Sometimes, however, the simplest things are the things that make us laugh the most or truly enjoy each other’s company. While I’ve been doing the bulk of the cooking, I always have a willing and ready set of hands (even if it’s only to pour me a glass of wine…or two) and we have an Excel sheet in Dropbox with different meals to try, or ones we have tried and enjoy. Andy has had to keep an especially close eye on me when we go grocery shopping. First of all – no one told me the carts in England pivot on all four wheels. This made me ache to try and do some synchronized cart moves, with me, poised like a figure skater about to do a camel spin, groceries and all neatly arranged in the trolley. The stores are also much more crowded – for anyone who has seen “Night at the Roxbury”, I seem to say every three seconds “Sorry”, or “Excuse me”. Given the volume of my voice, my accent, and my surprise at constantly finding new and interesting things (or not finding what I was looking for at all) and my lack of an internal “stop” as it were, in announcing how strange things are over here amid the general population of Chelmsford – I’m sure I’m an embarrassment.  He has to remind me not to run into everyone and that I’m incredibly set in my ways.

 

I think – no, I know – that both of us have done some comparing to other relationships and how this one stacks up. I can’t speak for the man, but I know it’s a completely different dynamic for me. For the time being we’ve assumed more stereotypical gender roles, but I can live with that. He taunts me relentlessly about how often I clean, but I think he appreciates it. There’s a lot of respect, if you don’t count when he talks about his superior Scrabble skills.

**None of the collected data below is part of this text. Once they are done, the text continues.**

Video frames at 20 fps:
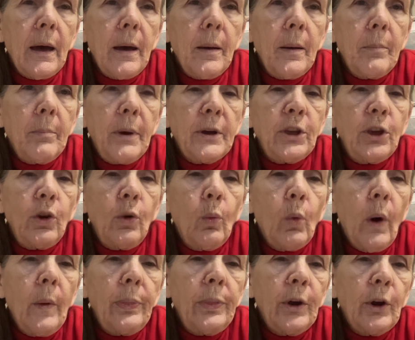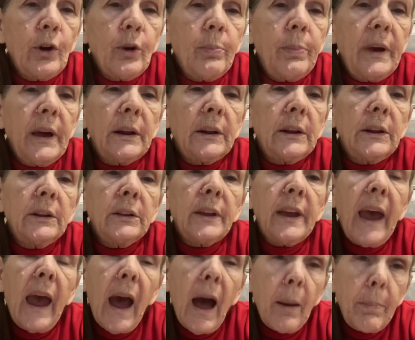But you want there to be a little
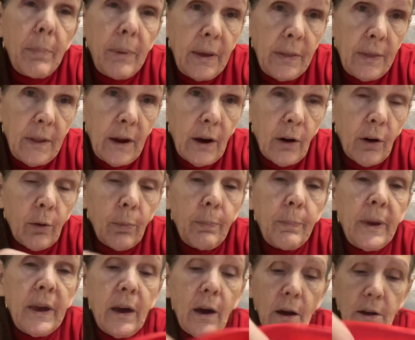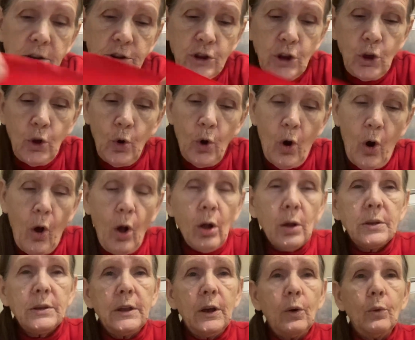gap in there because you're
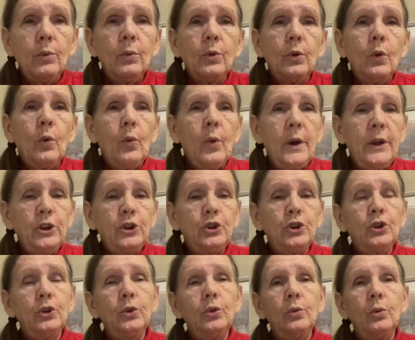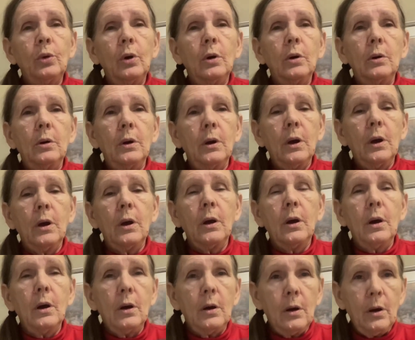also going to
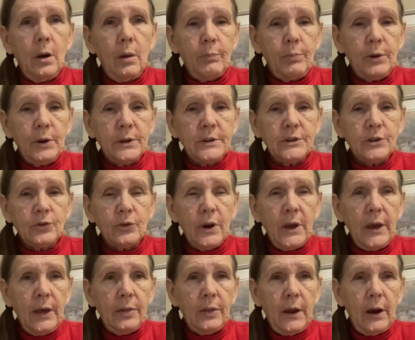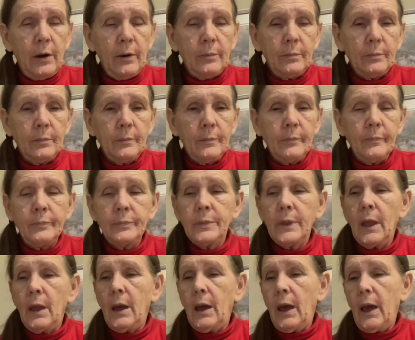put a string in there.
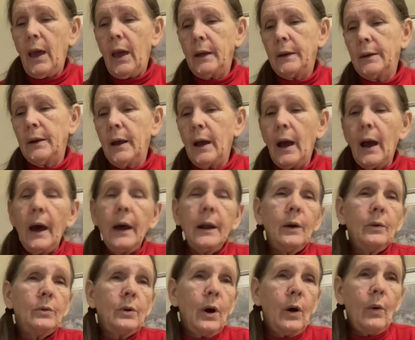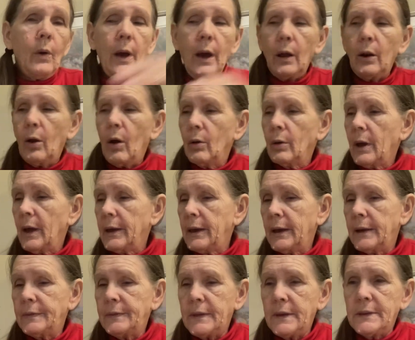And I don't know how long I
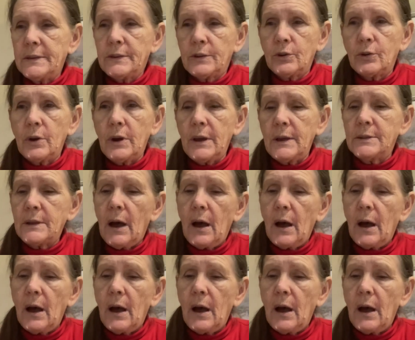cut these strings.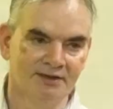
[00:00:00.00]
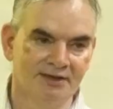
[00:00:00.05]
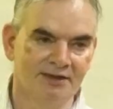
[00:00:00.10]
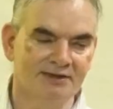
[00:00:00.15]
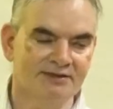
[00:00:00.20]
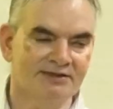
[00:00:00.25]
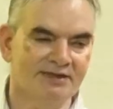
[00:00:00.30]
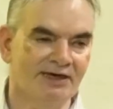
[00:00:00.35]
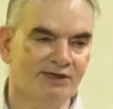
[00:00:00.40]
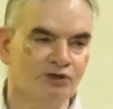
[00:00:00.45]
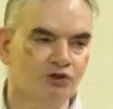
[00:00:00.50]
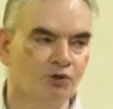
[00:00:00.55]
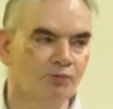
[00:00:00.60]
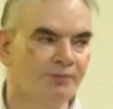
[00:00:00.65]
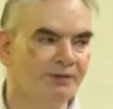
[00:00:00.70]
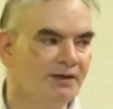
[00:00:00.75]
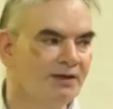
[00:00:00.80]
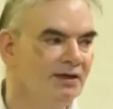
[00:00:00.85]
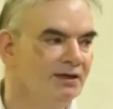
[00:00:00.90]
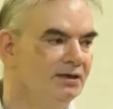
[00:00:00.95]
It's said to
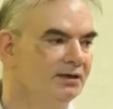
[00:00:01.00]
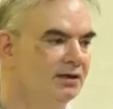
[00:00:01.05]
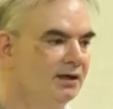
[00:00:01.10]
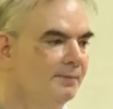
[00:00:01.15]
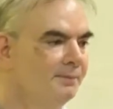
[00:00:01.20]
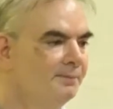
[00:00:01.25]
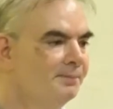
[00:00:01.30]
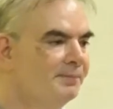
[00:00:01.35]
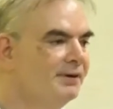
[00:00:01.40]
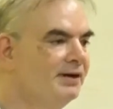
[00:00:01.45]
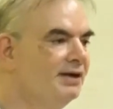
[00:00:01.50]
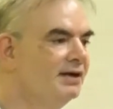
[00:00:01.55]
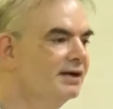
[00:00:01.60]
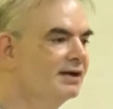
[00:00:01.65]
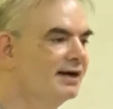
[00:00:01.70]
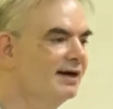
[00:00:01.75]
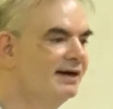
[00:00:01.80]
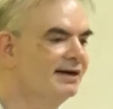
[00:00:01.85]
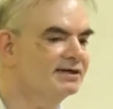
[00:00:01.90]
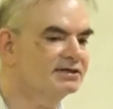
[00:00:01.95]
be
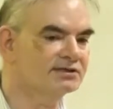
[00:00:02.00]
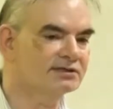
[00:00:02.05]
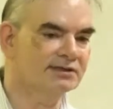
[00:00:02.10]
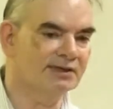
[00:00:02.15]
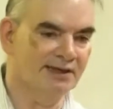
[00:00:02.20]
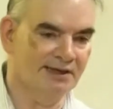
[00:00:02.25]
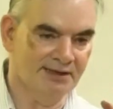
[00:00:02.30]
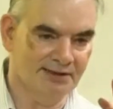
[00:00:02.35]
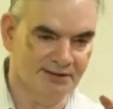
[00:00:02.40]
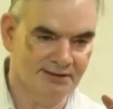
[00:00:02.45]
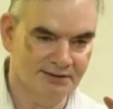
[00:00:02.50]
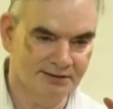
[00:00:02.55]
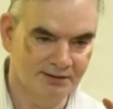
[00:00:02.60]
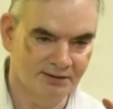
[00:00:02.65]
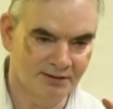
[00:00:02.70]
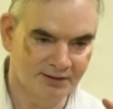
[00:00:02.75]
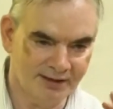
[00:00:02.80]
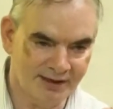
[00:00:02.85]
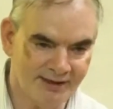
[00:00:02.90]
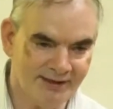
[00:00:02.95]
preconditioning.
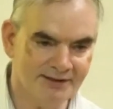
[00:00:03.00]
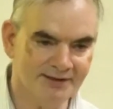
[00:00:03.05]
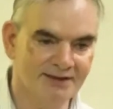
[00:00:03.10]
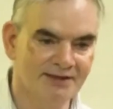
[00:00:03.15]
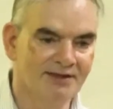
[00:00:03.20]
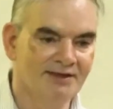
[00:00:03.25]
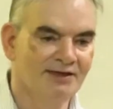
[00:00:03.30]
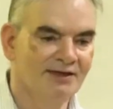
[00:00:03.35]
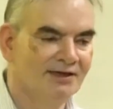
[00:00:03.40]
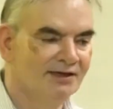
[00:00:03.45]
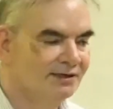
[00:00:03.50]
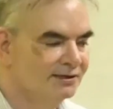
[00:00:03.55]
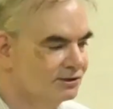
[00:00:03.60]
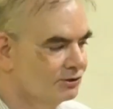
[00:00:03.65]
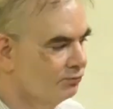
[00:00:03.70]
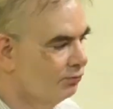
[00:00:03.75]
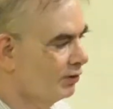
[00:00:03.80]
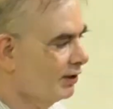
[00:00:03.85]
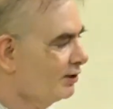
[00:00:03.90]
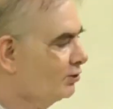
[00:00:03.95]
All right. So
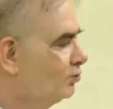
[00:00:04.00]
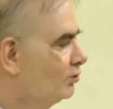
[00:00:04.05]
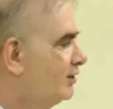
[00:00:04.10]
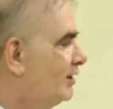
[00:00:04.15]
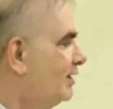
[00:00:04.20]
what are those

Just for the record, I’ve come close to beating him on more than one occasion, and he will never tell you that every other game we play I beat him. Soundly. (Except Halo, but he’s bad at it too, so I think we both prefer not to talk about it). We laugh a lot. Mostly at me. We share a lot of serious things and silly things. We coexist rather peacefully.

 

To answer all of you at once – how is it REALLY going? Well. Very well.